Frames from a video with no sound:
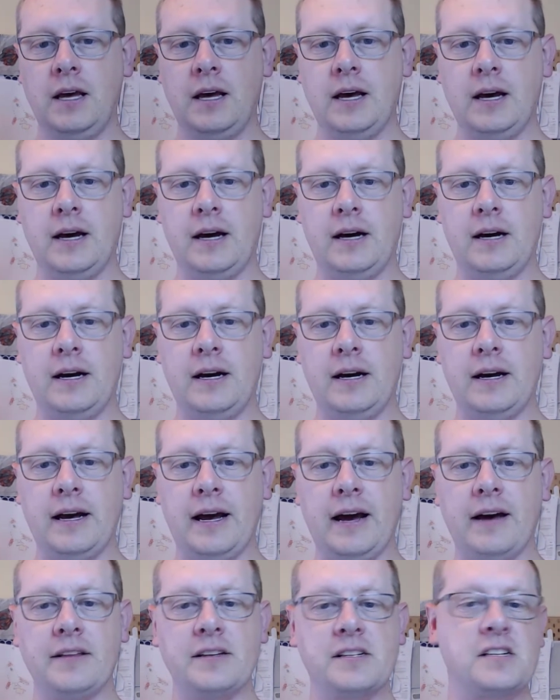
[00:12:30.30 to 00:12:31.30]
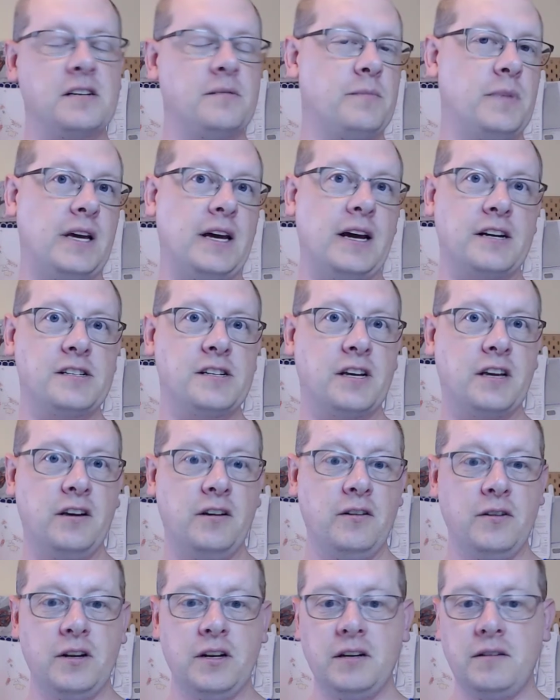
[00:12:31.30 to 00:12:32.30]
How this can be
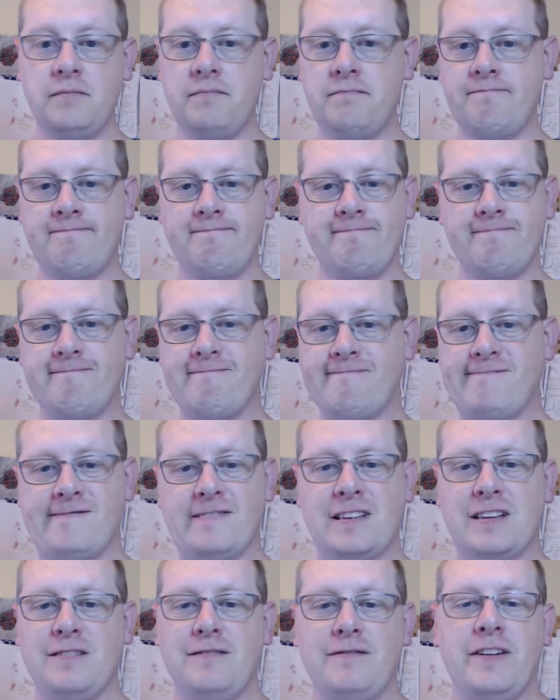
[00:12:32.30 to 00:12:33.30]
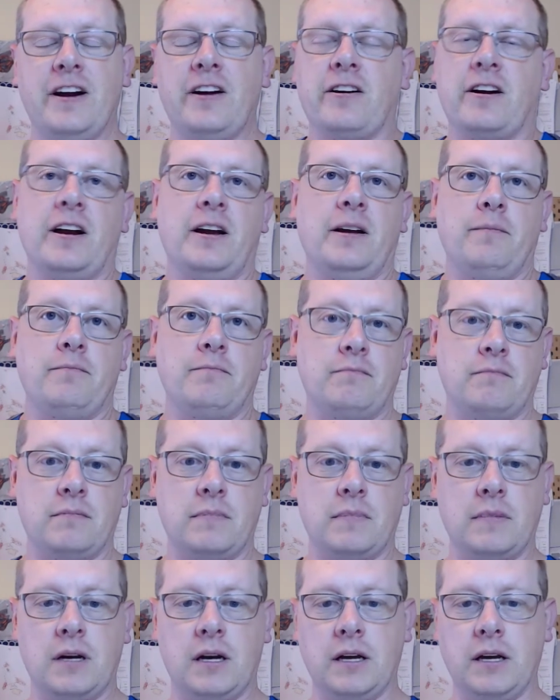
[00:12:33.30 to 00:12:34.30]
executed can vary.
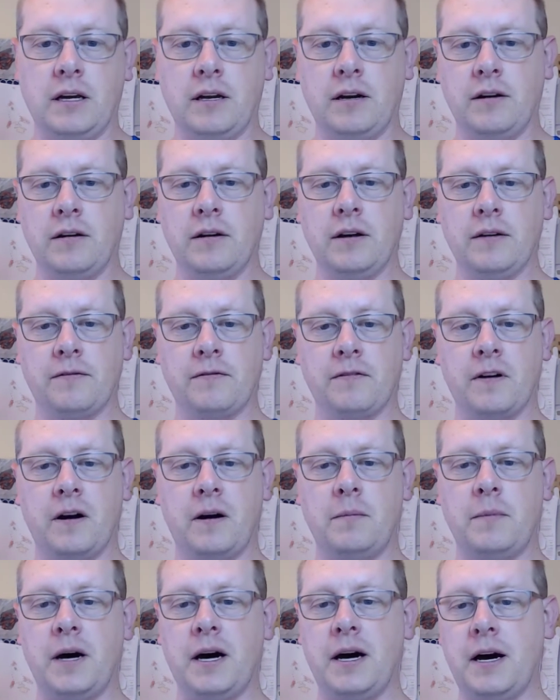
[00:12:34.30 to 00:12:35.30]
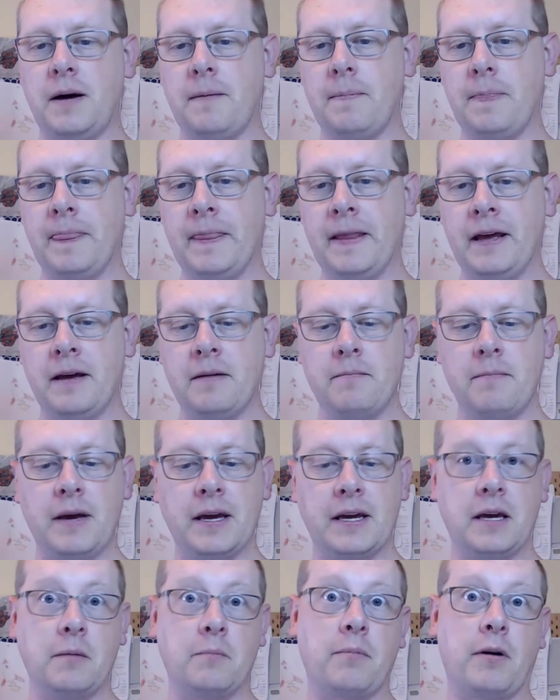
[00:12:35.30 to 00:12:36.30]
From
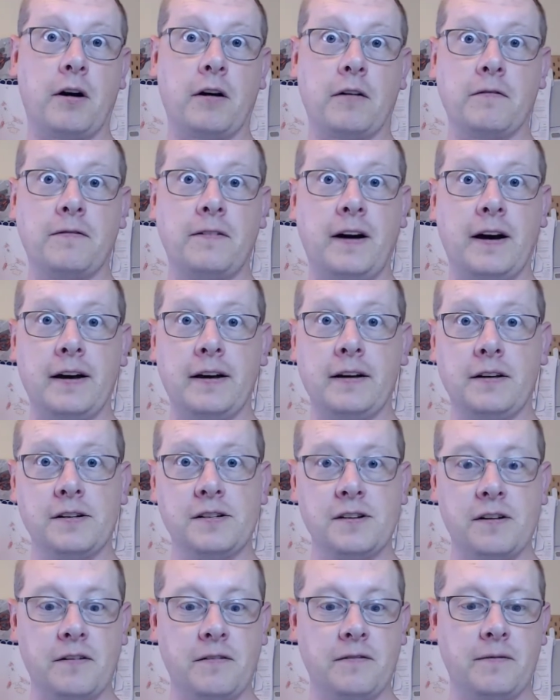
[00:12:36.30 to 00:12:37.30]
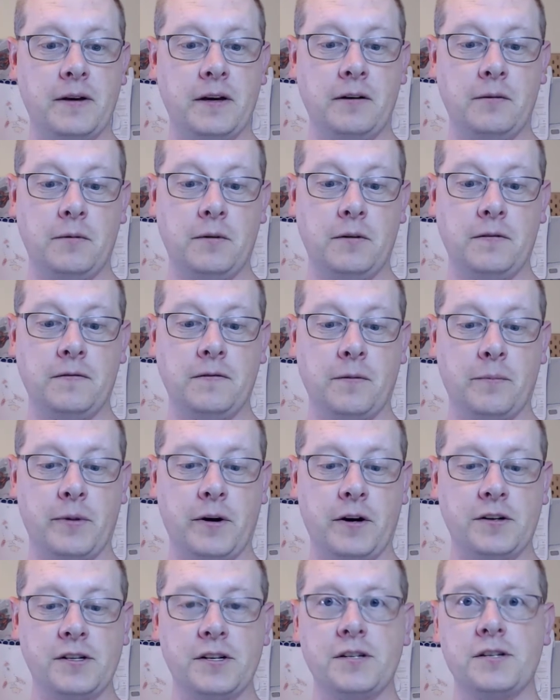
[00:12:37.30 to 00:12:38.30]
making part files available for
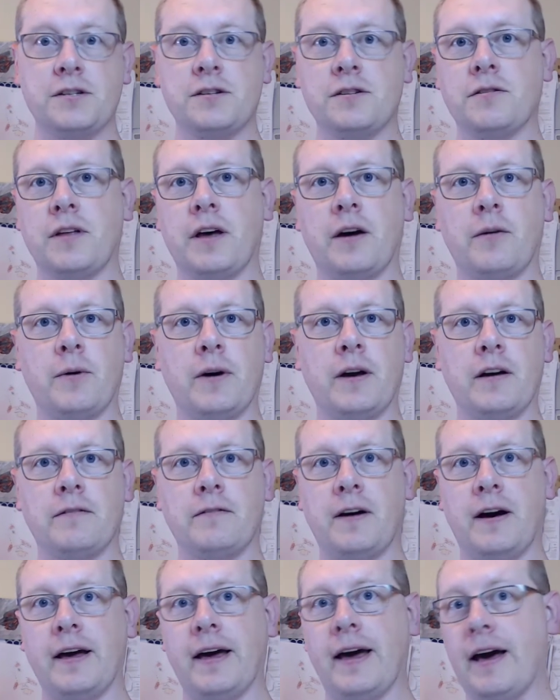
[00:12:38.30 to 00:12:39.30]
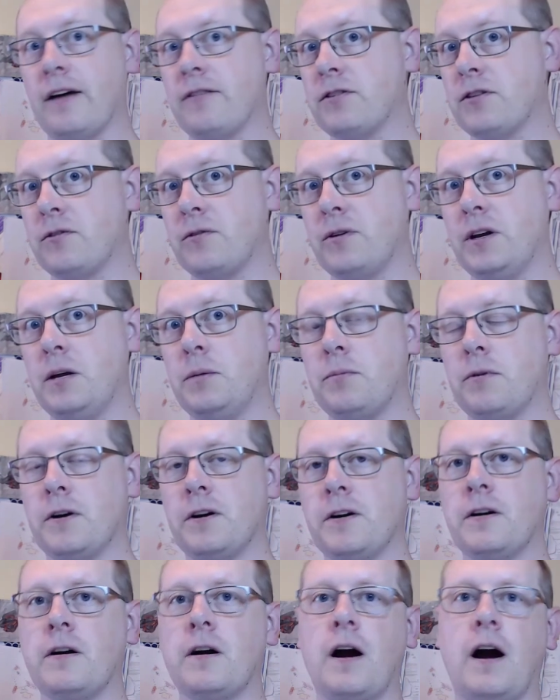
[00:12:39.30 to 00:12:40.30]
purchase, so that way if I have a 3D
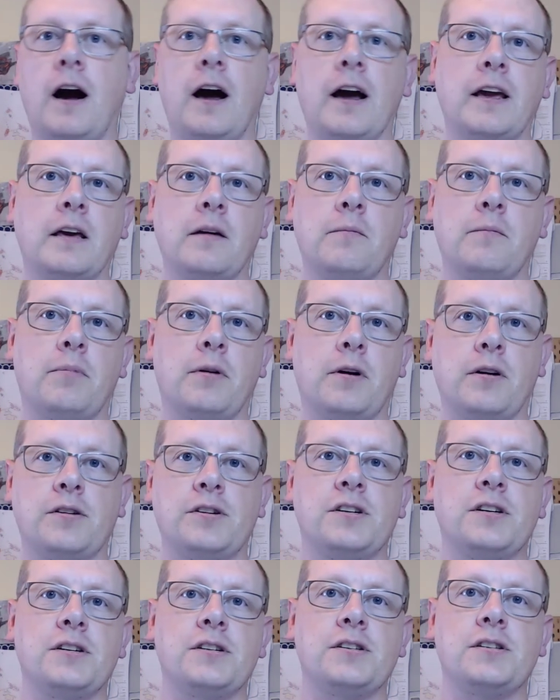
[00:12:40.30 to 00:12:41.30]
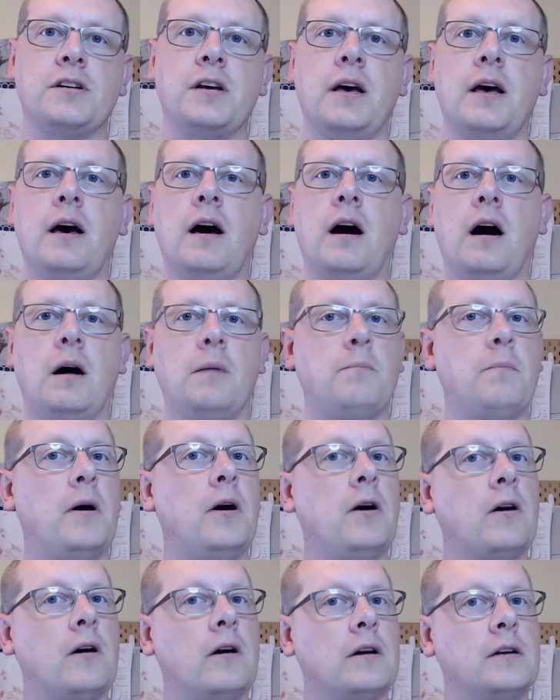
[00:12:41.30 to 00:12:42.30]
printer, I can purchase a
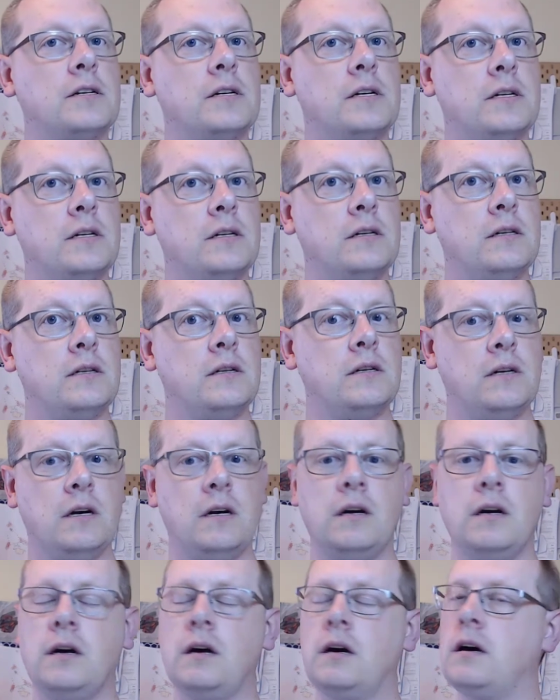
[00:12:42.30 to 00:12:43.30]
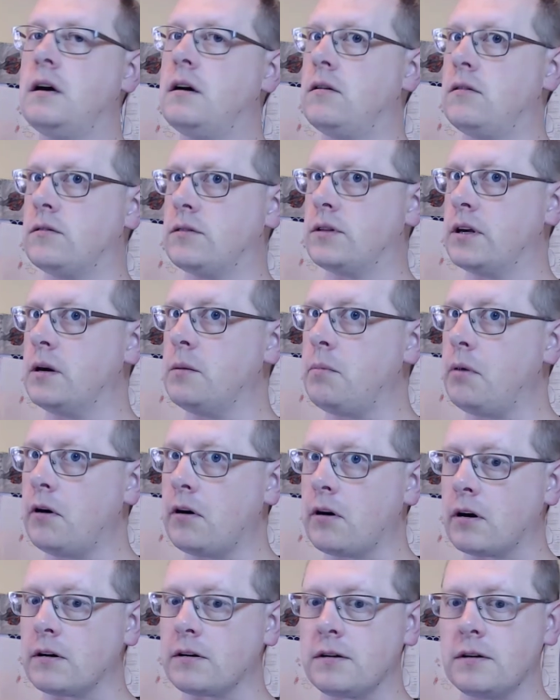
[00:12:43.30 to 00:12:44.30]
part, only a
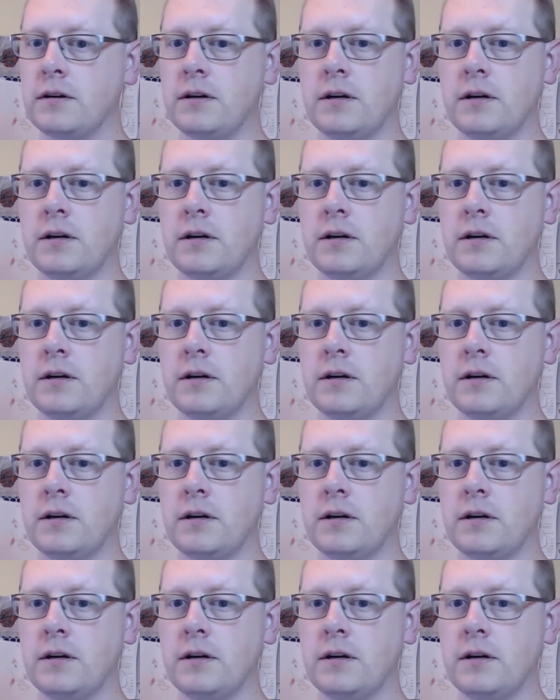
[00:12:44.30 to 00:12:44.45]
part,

____

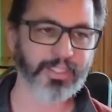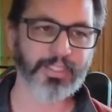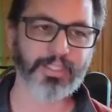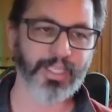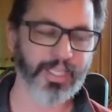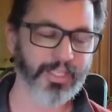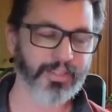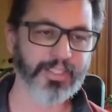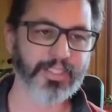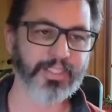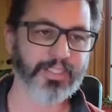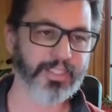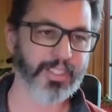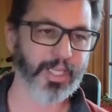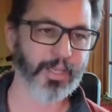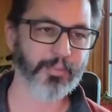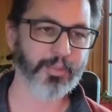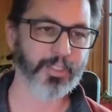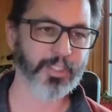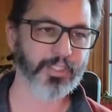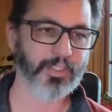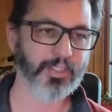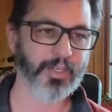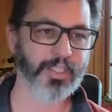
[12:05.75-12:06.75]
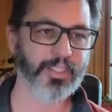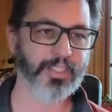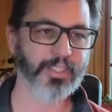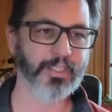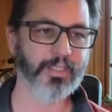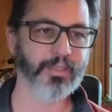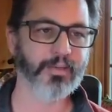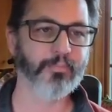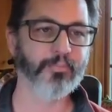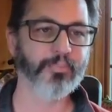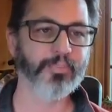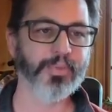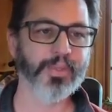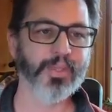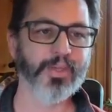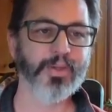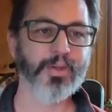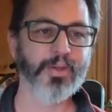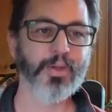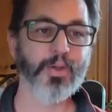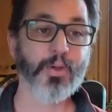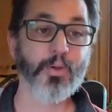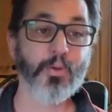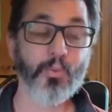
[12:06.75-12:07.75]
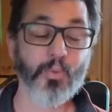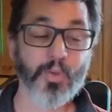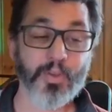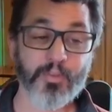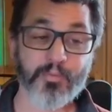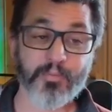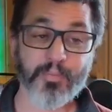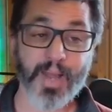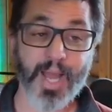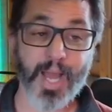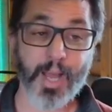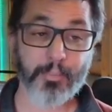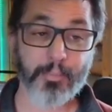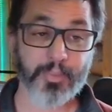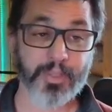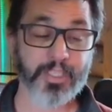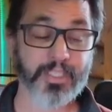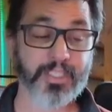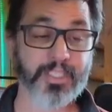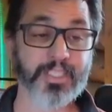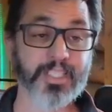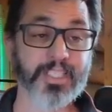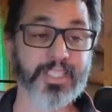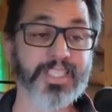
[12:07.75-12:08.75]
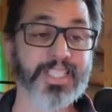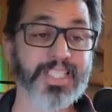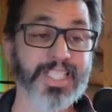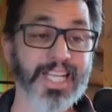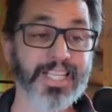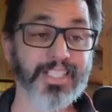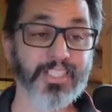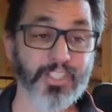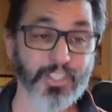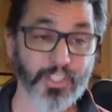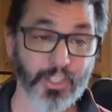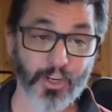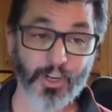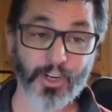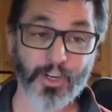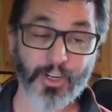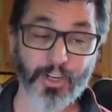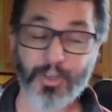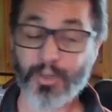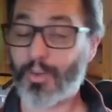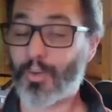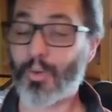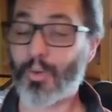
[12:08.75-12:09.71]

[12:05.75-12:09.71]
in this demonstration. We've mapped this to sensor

____

__WORK REQUEST__. Taking the entries above, copy word for word the lines from the one with "[00:12:37.30 to 00:12:38.30]" up to and including the one with "[00:12:42.30 to 00:12:43.30]", without any picture.

__TASK SOLUTION__.
[00:12:37.30 to 00:12:38.30]
making part files available for
[00:12:38.30 to 00:12:39.30]
[00:12:39.30 to 00:12:40.30]
purchase, so that way if I have a 3D
[00:12:40.30 to 00:12:41.30]
[00:12:41.30 to 00:12:42.30]
printer, I can purchase a
[00:12:42.30 to 00:12:43.30]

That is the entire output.